Check_far functionΒΆ
check_far function must be coded with help of Cython or Numba to make it as fast, as possible, since it is most used function in cluster tree generation. Even cluster division code runs much times less. For example, you have 5000 nodes of cluster tree and each cluster tree is divided into 2 sublcusters. It means that cluster division function was called 2500 times. But function check_far runs several times for each node! So, if tree generation takes too much time – consider accelerating it by means of Cython or Numba.
We compared 3 functions:
import numpy as np
def check_far(self_aux, other_aux):
"""Input arguments contain bounding box of clusters in
following format: [min_coordinate_for_each_axis,
max_coordinate_for_each_axis].
Returns True if maximum of diameters of bounding boxes is
less, than distance between centers of bounding boxes.
Uses numpy.linalg.norm to measure diameters and distance."""
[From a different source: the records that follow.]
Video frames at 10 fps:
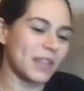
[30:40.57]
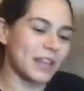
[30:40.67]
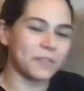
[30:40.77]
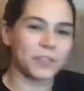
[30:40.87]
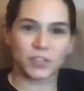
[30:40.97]

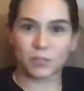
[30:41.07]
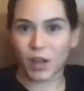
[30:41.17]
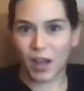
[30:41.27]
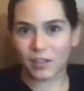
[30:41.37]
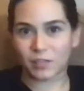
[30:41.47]
and it feels
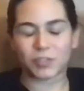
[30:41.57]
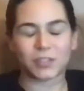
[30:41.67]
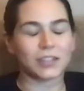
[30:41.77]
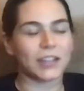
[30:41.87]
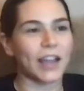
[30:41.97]

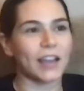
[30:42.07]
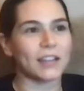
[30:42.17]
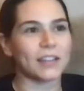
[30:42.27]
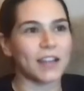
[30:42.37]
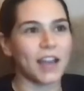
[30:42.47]
impossible.
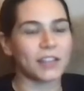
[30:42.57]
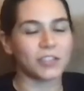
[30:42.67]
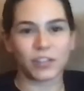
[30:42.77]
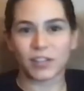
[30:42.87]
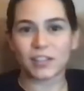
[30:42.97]
And
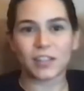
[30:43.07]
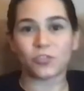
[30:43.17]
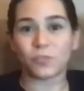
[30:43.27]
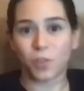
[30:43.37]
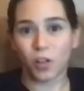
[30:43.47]
during the stage,
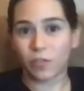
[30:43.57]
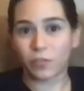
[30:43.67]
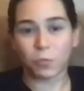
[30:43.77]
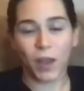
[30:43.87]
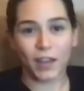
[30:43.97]
you fall off
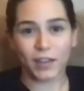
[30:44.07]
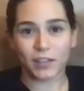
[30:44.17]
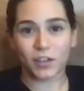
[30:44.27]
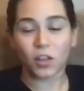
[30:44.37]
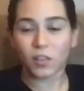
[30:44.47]
the
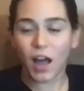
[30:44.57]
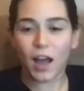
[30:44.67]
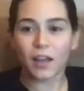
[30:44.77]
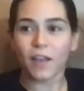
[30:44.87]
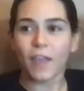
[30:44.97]
wagon a
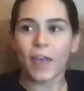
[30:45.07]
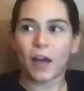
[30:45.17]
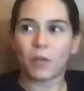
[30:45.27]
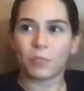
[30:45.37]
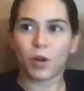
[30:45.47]
lot,
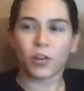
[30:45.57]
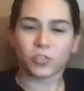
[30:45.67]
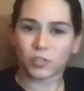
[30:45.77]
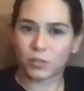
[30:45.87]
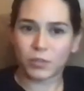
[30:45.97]
um,
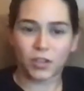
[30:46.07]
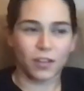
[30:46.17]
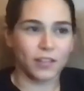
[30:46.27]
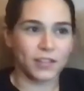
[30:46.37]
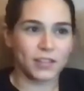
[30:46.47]
partially
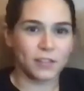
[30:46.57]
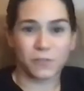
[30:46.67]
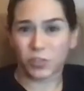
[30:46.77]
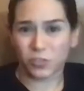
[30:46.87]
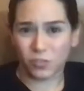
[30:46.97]
because it
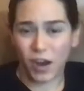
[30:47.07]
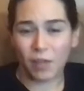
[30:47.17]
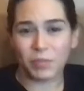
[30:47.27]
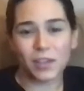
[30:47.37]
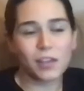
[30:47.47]
feels
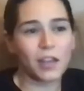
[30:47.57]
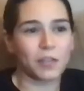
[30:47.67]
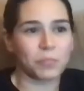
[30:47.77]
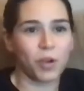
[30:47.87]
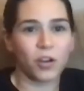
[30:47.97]
crappy,
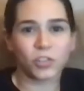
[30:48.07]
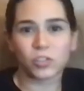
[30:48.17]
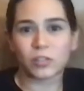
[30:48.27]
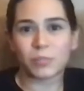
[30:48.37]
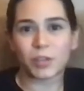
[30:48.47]
and
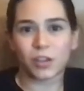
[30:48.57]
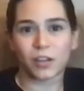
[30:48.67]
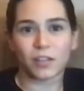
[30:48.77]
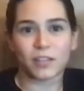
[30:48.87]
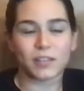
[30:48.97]
partially
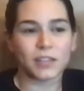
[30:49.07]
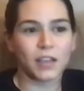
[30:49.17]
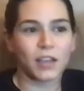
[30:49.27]
because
diam0 = np.linalg.norm(self_aux[0]-self_aux[1])
diam1 = np.linalg.norm(other_aux[0]-other_aux[1])
dist = 0.5*np.linalg.norm(self_aux[0]+self_aux[1]-other_aux[0]-other_aux[1])
return dist > max(diam0, diam1)
def check_far2(self_aux, other_aux):
"""Only difference with check_far function is that check_far2
uses scalar dot (numpy.dot) instead of numpy.linalg.norm"""
diam0 = self_aux[0]-self_aux[1]
diam0 = diam0.dot(diam0)
diam1 = other_aux[0]-other_aux[1]
diam1 = diam1.dot(diam1)
dist = self_aux[0]+self_aux[1]-other_aux[0]-other_aux[1]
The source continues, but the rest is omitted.